(Records excerpted from a collection)
- Opening Delimiter -

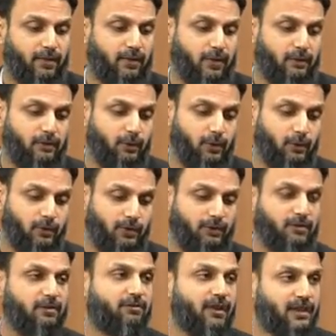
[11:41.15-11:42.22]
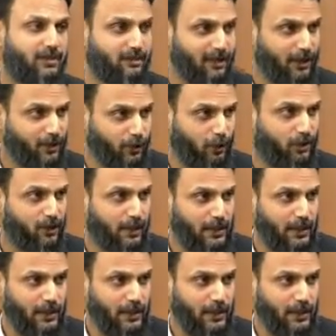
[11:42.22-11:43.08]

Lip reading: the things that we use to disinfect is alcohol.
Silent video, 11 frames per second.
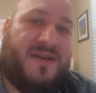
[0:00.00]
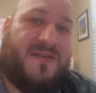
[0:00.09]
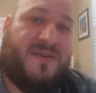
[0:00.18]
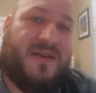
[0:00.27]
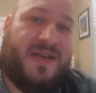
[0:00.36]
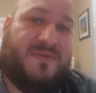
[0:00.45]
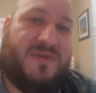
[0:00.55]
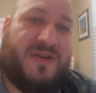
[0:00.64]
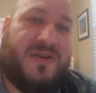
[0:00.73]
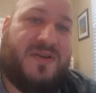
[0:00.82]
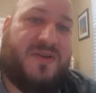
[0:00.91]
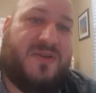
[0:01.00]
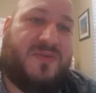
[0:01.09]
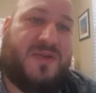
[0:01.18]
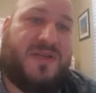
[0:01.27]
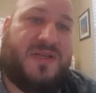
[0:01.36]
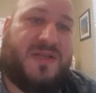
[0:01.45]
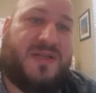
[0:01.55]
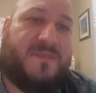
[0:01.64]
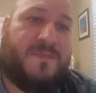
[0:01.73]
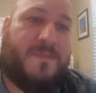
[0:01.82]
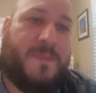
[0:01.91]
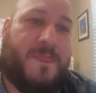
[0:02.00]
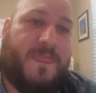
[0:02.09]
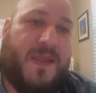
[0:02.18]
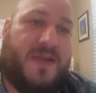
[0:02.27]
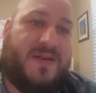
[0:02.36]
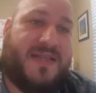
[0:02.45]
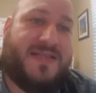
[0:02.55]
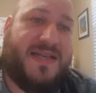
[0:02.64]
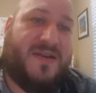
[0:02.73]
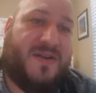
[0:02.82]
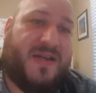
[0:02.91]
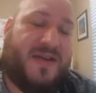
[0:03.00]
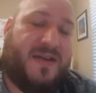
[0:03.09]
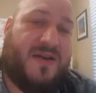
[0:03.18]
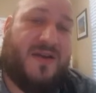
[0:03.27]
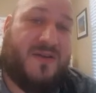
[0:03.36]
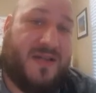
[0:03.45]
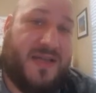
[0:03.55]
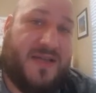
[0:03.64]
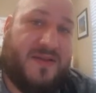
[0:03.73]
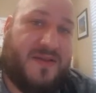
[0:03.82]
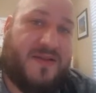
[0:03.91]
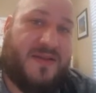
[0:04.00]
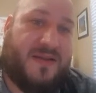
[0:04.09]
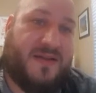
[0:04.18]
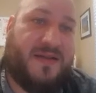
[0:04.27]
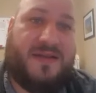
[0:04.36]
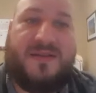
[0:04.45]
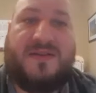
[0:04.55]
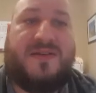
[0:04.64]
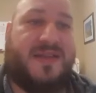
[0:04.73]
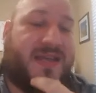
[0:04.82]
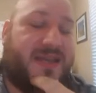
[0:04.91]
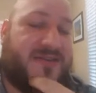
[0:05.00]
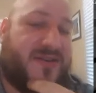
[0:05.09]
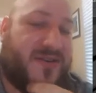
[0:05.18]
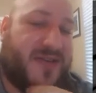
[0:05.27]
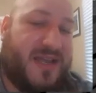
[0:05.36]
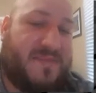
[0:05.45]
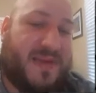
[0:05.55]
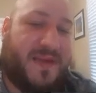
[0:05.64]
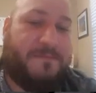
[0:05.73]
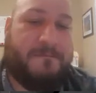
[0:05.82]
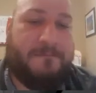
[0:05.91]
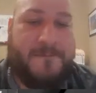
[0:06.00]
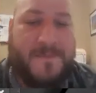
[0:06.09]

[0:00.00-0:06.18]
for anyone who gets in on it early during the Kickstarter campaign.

- Closing Delimiter -
- Opening Delimiter -

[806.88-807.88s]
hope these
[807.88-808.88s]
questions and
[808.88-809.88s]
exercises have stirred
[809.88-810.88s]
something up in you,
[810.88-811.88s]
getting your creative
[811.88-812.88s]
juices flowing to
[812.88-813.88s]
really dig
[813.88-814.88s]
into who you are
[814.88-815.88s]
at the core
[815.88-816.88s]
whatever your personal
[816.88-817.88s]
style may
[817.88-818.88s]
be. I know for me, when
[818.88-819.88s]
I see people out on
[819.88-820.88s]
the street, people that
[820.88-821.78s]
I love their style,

- Closing Delimiter -
- Opening Delimiter -

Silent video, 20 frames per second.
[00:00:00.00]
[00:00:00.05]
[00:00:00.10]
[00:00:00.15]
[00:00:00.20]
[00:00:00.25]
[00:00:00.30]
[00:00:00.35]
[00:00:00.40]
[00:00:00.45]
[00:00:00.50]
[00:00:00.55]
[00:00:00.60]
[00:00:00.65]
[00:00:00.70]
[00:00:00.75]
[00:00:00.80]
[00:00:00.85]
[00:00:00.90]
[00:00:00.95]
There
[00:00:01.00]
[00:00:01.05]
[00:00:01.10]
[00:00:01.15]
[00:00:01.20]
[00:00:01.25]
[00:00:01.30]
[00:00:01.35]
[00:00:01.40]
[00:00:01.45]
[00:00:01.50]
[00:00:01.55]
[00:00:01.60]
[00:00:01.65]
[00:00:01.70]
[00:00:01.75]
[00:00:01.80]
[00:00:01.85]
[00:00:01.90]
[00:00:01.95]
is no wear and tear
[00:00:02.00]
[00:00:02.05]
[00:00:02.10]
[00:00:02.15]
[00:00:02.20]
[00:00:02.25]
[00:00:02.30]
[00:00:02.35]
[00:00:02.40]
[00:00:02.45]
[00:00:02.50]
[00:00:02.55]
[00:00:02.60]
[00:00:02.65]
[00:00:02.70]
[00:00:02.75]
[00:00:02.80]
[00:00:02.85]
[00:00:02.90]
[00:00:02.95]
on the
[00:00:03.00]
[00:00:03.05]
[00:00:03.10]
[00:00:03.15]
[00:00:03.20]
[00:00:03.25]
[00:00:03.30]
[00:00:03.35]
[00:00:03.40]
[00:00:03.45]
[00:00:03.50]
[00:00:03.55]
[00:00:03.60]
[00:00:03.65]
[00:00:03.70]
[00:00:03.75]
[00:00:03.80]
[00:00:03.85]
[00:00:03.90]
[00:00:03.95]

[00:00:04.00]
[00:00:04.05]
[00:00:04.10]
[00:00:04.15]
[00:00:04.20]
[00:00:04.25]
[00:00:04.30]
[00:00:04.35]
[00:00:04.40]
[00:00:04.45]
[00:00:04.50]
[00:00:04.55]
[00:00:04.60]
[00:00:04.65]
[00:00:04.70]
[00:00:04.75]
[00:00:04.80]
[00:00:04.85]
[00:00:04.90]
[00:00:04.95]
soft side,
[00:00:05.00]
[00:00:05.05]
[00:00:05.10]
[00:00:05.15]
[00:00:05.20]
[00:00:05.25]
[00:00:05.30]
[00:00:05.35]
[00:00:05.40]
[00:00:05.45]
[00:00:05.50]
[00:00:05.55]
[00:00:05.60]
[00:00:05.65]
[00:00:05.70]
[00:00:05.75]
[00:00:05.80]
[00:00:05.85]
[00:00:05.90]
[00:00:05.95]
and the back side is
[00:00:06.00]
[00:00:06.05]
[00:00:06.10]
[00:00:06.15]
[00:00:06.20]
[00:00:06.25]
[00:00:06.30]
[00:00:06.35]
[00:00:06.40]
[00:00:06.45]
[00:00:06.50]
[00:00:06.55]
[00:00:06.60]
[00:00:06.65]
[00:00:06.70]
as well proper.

- Closing Delimiter -

▶ THE TASK:
Scan the data above. Return every line with "Silent" in it.

▶ REPLY TO THE TASK:
Silent video, 11 frames per second.
Silent video, 20 frames per second.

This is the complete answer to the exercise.